*What you have to do*.
Starting from the line that holds "[308.03-309.03s]", output exactly each line through the end of the listing. Do not copy pictures.

########

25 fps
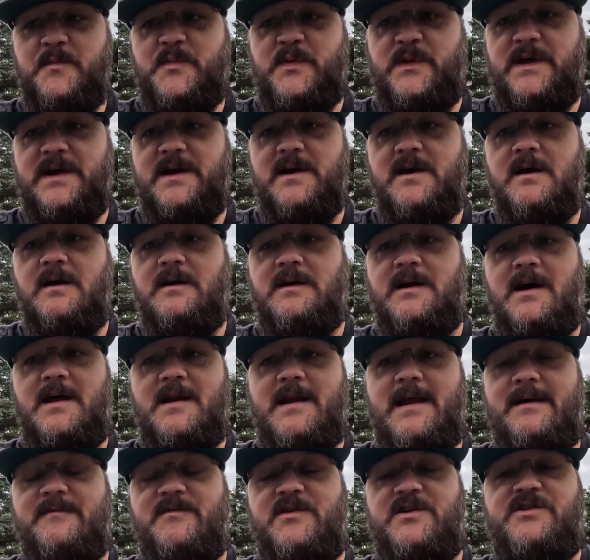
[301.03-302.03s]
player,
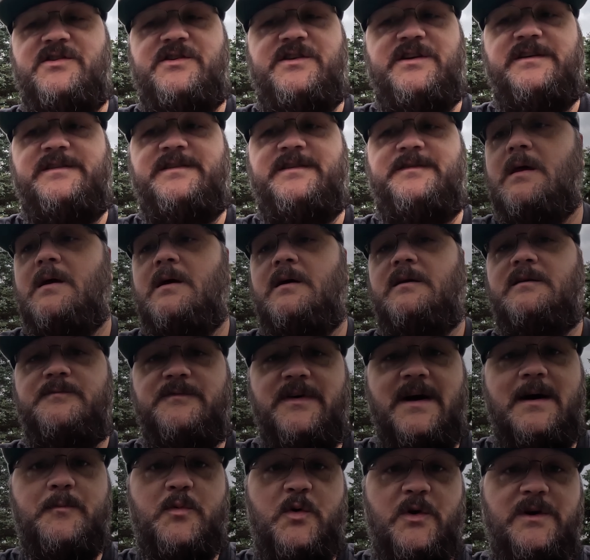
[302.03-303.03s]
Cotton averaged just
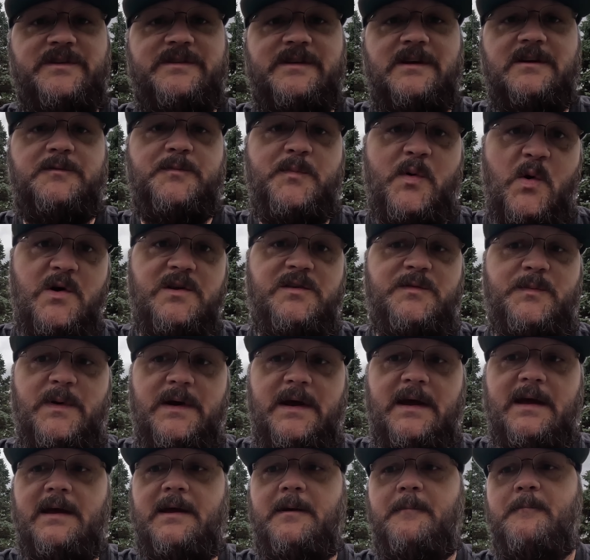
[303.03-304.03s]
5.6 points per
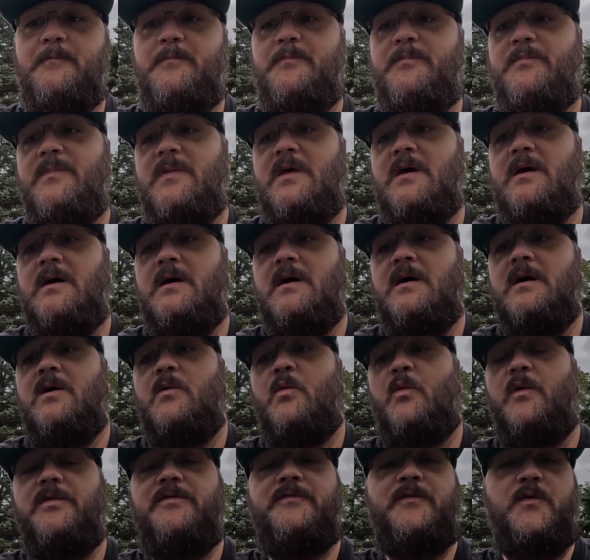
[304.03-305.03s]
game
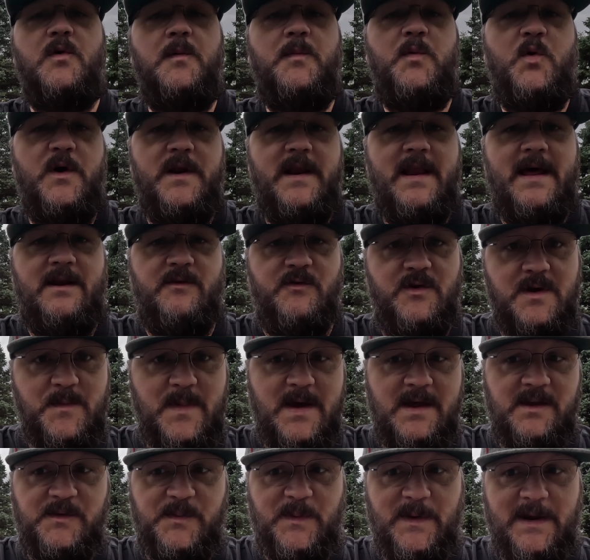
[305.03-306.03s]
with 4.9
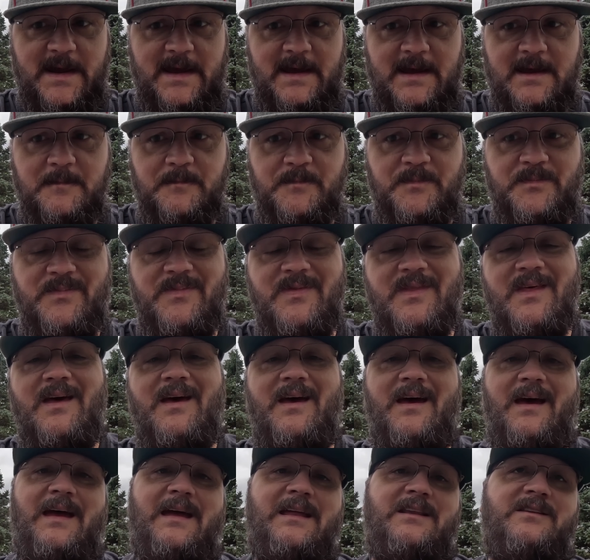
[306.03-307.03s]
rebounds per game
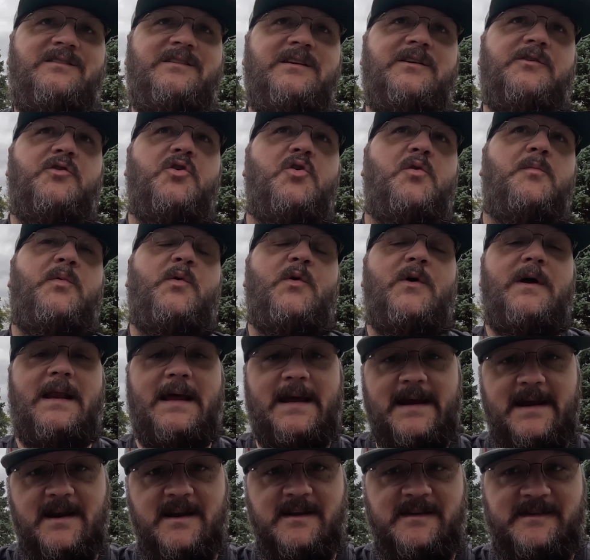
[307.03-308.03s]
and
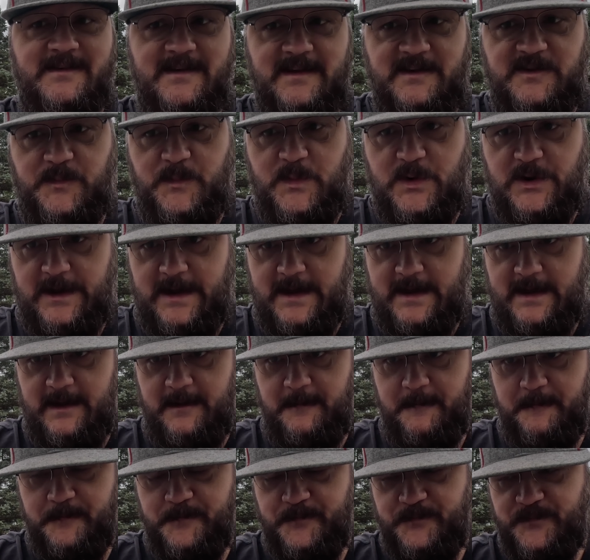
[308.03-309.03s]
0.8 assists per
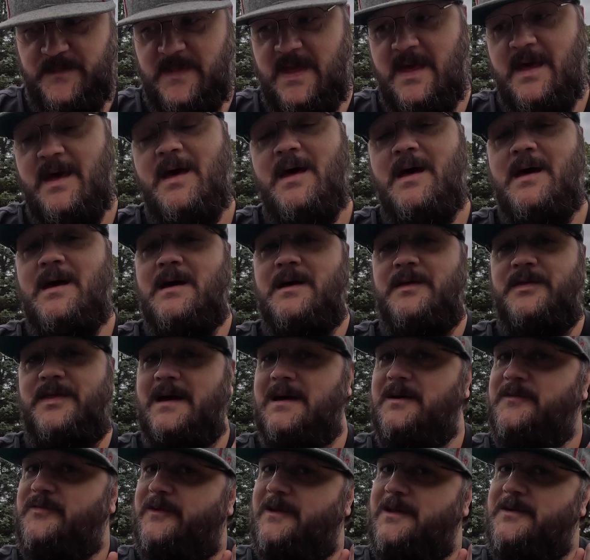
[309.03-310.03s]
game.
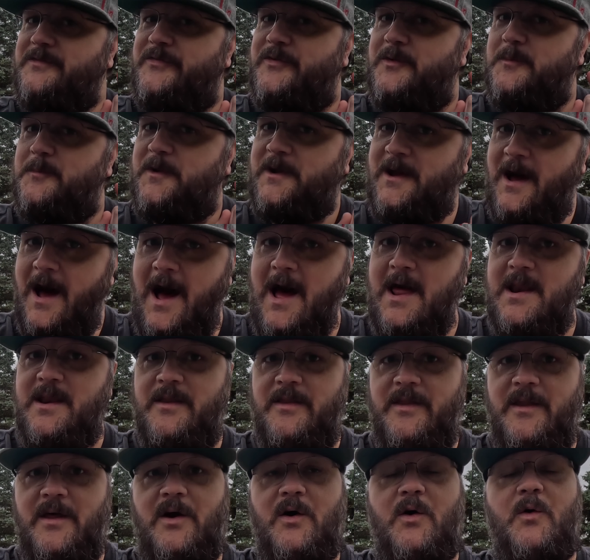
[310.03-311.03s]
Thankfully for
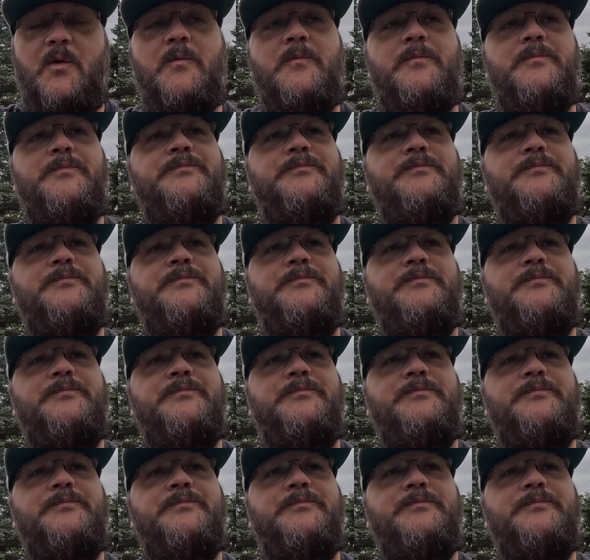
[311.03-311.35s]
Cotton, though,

########

*Task solution*.
[308.03-309.03s]
0.8 assists per
[309.03-310.03s]
game.
[310.03-311.03s]
Thankfully for
[311.03-311.35s]
Cotton, though,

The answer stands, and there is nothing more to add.